▶ **What the task asks**: Could you filter the records below down to the lines that include the word "Video"?

── Input records

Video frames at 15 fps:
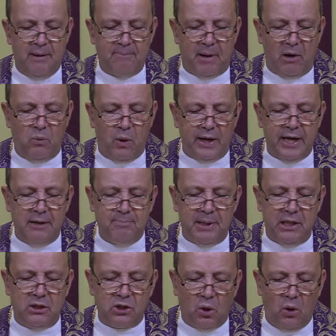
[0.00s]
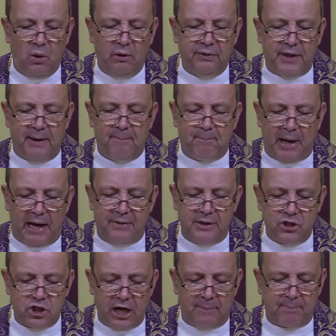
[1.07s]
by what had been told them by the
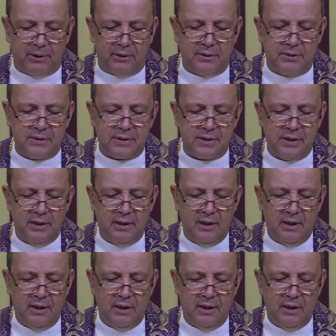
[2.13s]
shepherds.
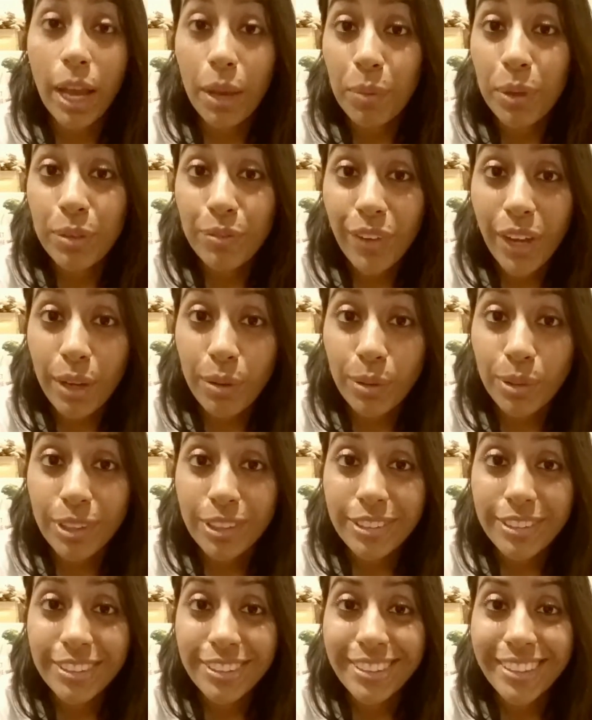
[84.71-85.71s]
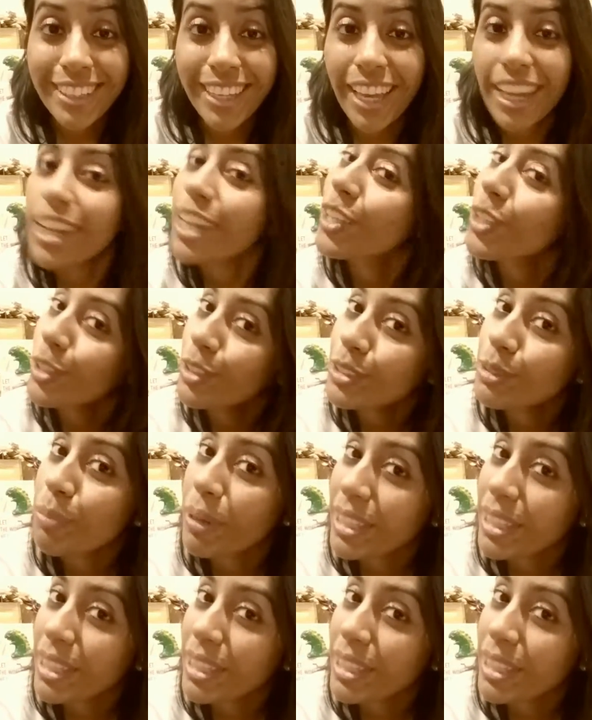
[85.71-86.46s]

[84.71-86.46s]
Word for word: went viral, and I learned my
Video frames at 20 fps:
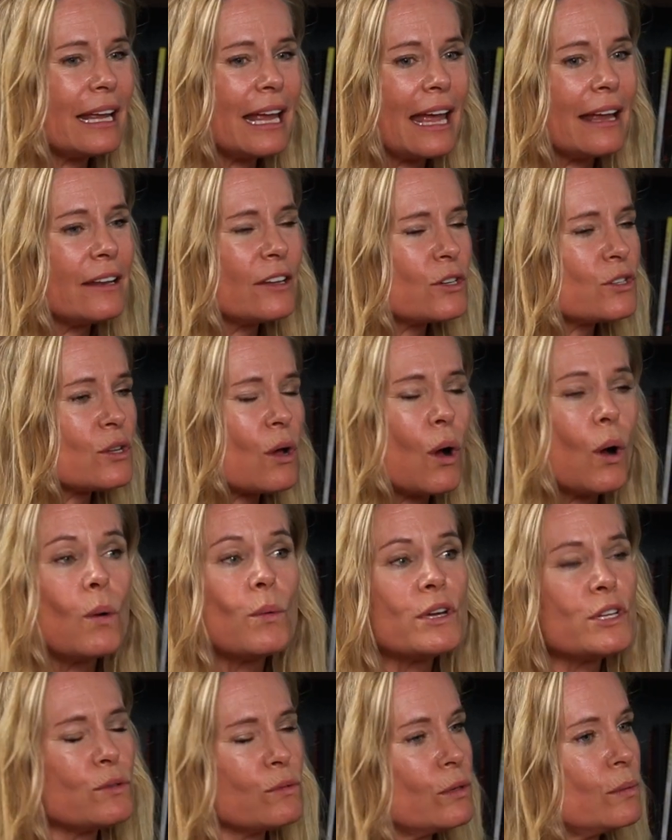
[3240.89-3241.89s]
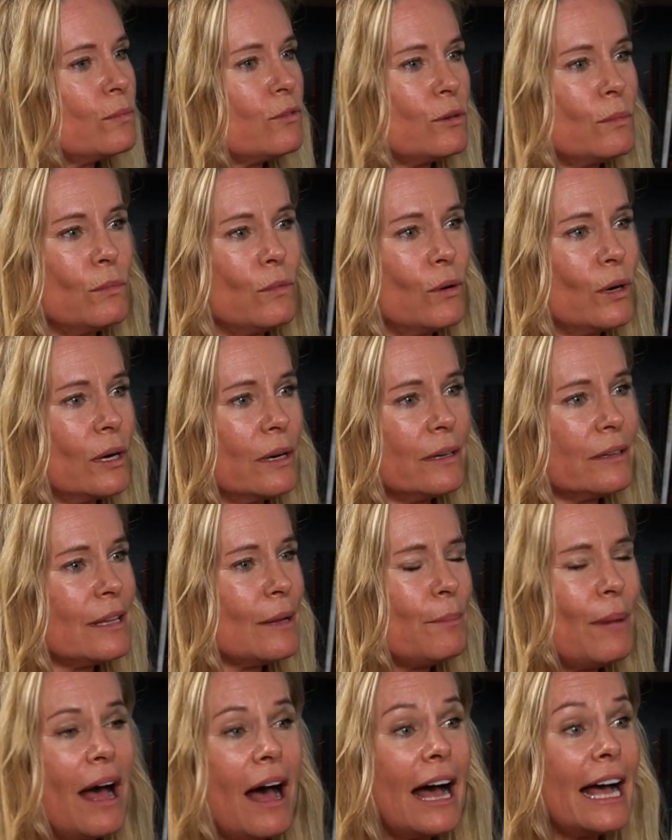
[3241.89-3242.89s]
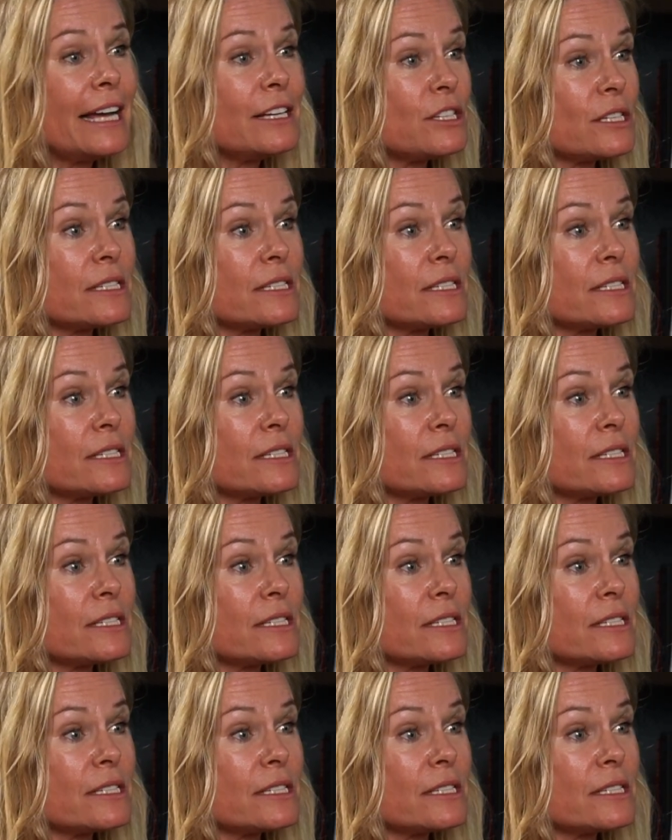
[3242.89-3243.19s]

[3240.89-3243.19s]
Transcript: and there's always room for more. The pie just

────

▶ **Solution**:
Video frames at 15 fps:
Video frames at 20 fps:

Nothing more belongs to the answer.